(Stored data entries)
↓↓↓
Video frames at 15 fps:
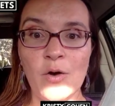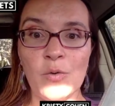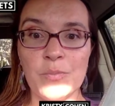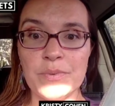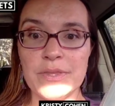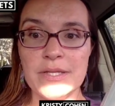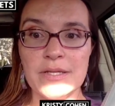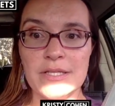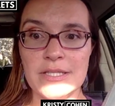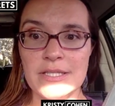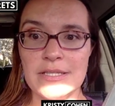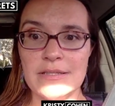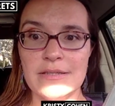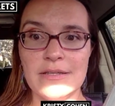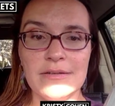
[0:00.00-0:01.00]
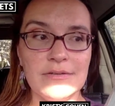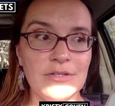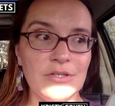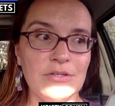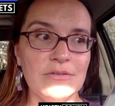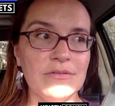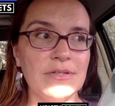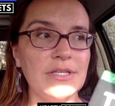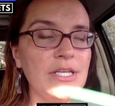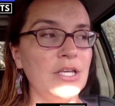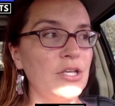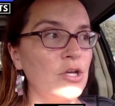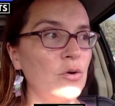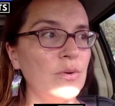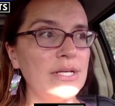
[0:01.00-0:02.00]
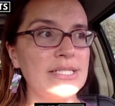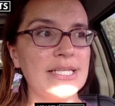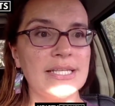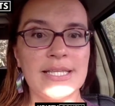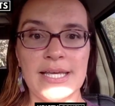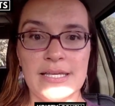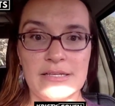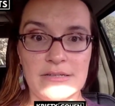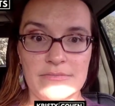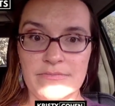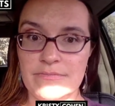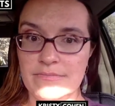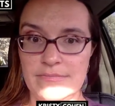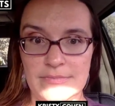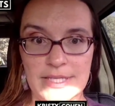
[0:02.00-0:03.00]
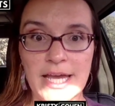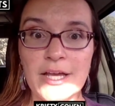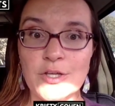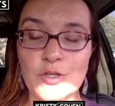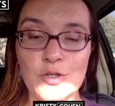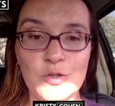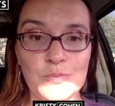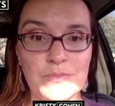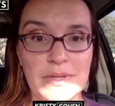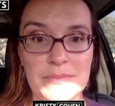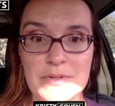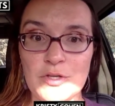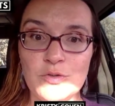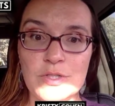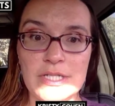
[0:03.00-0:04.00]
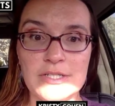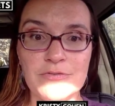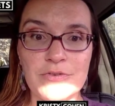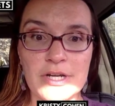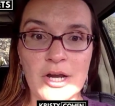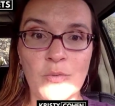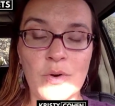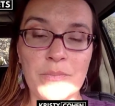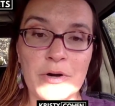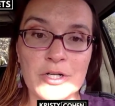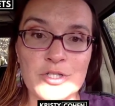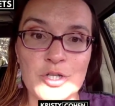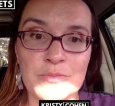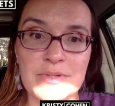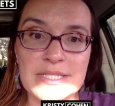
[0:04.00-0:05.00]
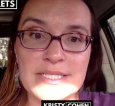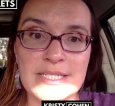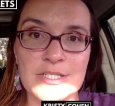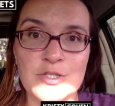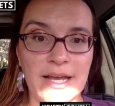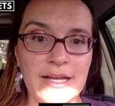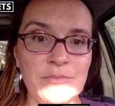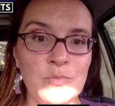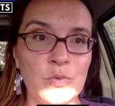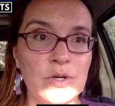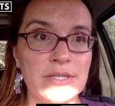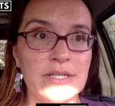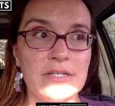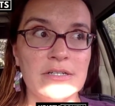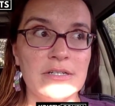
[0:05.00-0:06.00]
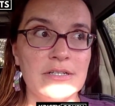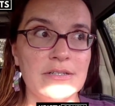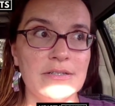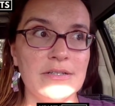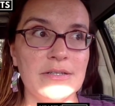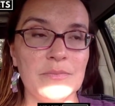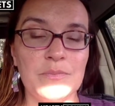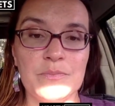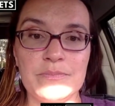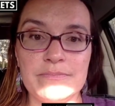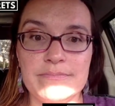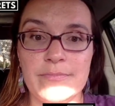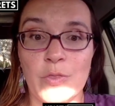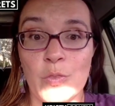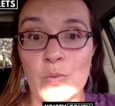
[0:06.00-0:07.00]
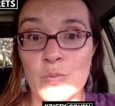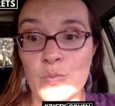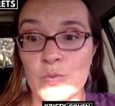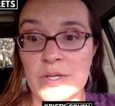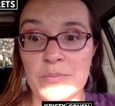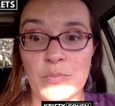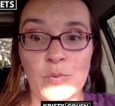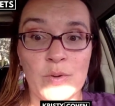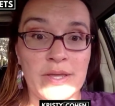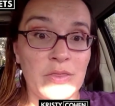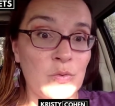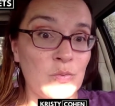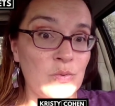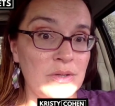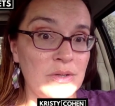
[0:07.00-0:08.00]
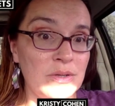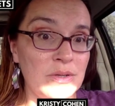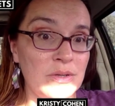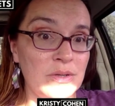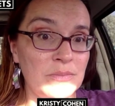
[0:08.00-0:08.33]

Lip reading: like, maybe you need to figure out what parts of your business you start taking online more. There are 3.3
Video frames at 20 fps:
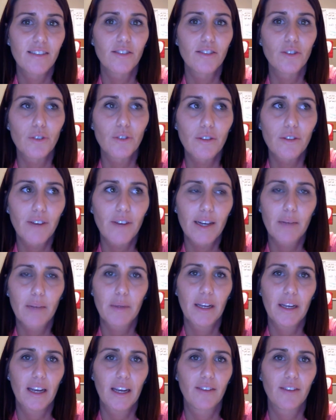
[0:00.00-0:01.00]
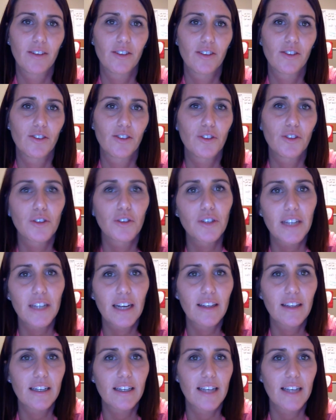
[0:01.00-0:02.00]
Do the vital behaviors, do your
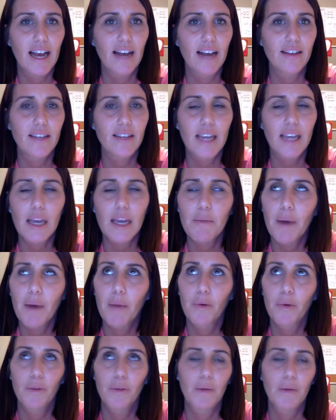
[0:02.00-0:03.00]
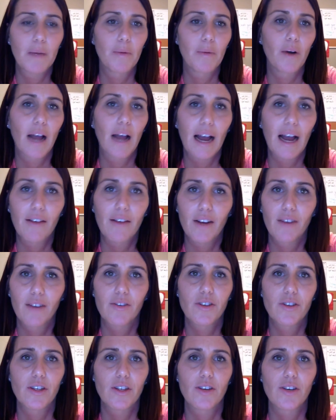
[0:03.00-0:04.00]
daily tasks, keep up with people, have
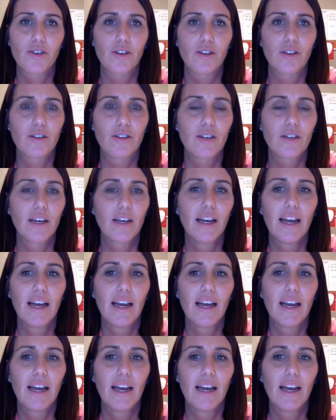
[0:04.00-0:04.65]
conversations,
↑↑↑
● **EXERCISE**
Copy out, from the data above, each line where the string "Video" is present.

● **WRITTEN ANSWER**
Video frames at 15 fps:
Video frames at 20 fps:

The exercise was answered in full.